Dos semanas después del regreso de Carlos, Andreas desapareció de mi vida. Aún recuerdo aquella mañana con precisión. Me levanté, como de costumbre, sobre las siete. Era lunes. Me asomé por la ventana de la cocina, me puse un café y con el vaso en la mano salí al jardín para contemplar su coche aparcado en la entrada. Para ver como él, desde su cocina, levantaba la mano y me saludaba a la espera de que Carlos abandonase la casa para volver a reencontrarnos. Desde hacía meses aquella se había convertido en mi forma de comenzar el día. Pero aquel día él no estaba. En su lugar, sobre la persiana, había un graffiti de una mujer desnuda bajo la lluvia. Era yo. La contemplación del dibujo evitó que saliera corriendo y tocase el timbre con vehemencia. Levanté el teléfono y marqué el número de Remedios.
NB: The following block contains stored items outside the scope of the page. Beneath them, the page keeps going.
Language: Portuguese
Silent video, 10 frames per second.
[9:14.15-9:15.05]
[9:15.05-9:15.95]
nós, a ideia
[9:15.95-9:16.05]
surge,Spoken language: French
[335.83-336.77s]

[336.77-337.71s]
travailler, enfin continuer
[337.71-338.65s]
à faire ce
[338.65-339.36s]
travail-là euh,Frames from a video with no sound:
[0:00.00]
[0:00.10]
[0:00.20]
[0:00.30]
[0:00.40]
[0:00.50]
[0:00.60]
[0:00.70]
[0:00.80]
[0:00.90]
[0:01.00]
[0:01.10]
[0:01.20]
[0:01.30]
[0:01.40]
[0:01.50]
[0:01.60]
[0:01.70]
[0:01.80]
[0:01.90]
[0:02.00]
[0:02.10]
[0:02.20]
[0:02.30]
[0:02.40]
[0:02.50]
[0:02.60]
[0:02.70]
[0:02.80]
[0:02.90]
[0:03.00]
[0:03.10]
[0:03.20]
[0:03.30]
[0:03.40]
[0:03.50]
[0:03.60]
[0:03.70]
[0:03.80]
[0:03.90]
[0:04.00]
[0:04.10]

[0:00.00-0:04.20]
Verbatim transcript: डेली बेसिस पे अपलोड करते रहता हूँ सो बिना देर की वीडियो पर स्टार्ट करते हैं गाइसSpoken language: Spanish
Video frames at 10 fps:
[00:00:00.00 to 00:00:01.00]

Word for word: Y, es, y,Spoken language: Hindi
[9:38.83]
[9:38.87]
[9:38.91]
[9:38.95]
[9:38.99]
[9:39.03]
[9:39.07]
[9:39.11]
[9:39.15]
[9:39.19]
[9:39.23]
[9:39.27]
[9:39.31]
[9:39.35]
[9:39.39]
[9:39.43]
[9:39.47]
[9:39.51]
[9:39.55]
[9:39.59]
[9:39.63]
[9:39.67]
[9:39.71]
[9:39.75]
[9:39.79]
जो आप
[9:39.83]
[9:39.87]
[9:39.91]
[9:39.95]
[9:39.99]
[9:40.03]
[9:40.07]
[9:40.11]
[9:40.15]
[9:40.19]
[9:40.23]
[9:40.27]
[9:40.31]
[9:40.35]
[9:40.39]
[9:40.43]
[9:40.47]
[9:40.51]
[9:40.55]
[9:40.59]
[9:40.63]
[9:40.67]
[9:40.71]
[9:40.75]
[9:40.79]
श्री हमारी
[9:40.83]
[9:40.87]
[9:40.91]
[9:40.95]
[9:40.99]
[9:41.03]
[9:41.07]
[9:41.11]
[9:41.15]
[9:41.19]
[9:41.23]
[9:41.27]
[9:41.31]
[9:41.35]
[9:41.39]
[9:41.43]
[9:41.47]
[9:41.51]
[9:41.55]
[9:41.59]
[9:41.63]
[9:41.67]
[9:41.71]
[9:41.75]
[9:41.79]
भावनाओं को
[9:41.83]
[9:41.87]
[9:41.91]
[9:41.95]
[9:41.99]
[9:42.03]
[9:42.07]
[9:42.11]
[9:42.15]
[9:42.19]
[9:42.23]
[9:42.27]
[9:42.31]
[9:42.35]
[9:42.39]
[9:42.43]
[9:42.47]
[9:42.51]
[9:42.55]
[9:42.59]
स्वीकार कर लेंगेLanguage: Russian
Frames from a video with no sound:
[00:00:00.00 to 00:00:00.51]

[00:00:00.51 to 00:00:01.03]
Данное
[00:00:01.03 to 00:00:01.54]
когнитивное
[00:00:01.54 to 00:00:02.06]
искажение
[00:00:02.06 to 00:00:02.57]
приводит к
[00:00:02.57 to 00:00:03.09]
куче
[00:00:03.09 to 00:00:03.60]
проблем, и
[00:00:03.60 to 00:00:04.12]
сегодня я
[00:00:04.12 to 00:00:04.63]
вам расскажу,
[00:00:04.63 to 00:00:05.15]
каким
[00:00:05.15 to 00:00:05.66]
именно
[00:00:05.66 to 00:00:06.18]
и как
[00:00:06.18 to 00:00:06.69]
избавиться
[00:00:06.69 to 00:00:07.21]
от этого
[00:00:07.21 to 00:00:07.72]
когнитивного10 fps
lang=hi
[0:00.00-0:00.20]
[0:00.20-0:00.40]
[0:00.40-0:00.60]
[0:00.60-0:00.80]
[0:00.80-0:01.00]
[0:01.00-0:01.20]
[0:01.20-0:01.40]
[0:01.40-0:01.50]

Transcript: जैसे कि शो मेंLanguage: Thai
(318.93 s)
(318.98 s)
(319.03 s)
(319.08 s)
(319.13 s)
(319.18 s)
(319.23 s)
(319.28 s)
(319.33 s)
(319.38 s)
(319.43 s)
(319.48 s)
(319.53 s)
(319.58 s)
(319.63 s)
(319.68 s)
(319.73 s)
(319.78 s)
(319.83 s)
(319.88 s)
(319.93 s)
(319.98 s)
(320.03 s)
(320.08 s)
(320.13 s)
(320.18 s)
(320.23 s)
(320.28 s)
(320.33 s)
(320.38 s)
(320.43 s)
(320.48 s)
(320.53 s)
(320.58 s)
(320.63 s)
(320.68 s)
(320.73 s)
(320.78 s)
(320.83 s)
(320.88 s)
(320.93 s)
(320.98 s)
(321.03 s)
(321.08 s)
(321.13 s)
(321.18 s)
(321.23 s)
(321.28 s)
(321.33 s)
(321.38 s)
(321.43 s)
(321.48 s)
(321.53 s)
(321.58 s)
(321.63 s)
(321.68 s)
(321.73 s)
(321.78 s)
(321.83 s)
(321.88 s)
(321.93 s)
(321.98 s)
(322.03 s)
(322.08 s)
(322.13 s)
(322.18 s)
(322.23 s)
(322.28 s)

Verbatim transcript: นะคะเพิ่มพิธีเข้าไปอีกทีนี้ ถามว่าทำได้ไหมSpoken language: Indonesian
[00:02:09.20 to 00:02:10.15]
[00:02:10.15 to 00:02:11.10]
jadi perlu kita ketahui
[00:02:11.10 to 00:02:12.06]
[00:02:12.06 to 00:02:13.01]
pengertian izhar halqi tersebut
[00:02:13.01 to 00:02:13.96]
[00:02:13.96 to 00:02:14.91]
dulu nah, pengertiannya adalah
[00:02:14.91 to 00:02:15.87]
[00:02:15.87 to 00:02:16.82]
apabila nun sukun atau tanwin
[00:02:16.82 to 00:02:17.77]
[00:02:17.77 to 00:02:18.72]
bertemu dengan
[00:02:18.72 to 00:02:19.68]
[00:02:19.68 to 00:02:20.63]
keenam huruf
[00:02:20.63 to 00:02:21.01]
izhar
—Lo sé —dijo ella a través de la línea telefónica—, se ha ido. Anoche dejó un paquete en casa para ti. En cuanto vuelva de dejar a Jorge en la guardería te lo acerco…

En su interior solo había un CD. En él estaba grabada la canción que compuso para mí, para la mujer de agua, como me llamaba. Nunca más he vuelto a saber de él.

Andreas y yo jamás hablamos de nuestra relación, de los porqués, del futuro… Nos dejamos llevar y sentimos juntos sin ningún tipo de prejuicios o ataduras. Él nunca cuestionó mi matrimonio, mi vida, el tipo de vida tan estática que llevaba. No formuló ni una pregunta, no hizo ni un solo comentario, ni me exigió nada. Aquella historia, nuestra historia, fue como las que surgen en los albores de la adolescencia, lo único importante era vivir y, en consecuencia, sentir. Jamás hablamos de su marcha, pero era algo evidente. Un futuro inevitable, porque él era un nómada, un nómada de sentimientos. Yo, un drago milenario con demasiadas raíces emocionales que me ataban a un sinvivir preñado de sinsentido.

Cuando pienso, cuando le recuerdo, le imagino haciendo feliz a otra mujer, a una de tantas mujeres solitarias y mudas que se esparcen como flores marchitas por los confines del mundo. Le imagino partiéndose el alma por arrancarles un beso, una sonrisa, una confidencia a media voz y cabeza gacha. Y, no me duele saber que será otra a la que dedique sus caricias, su tiempo, sus canciones. Lo único que me lastima, que aún me lesiona el alma, es no haber podido besarle antes de marcharse. Besarle una vez más.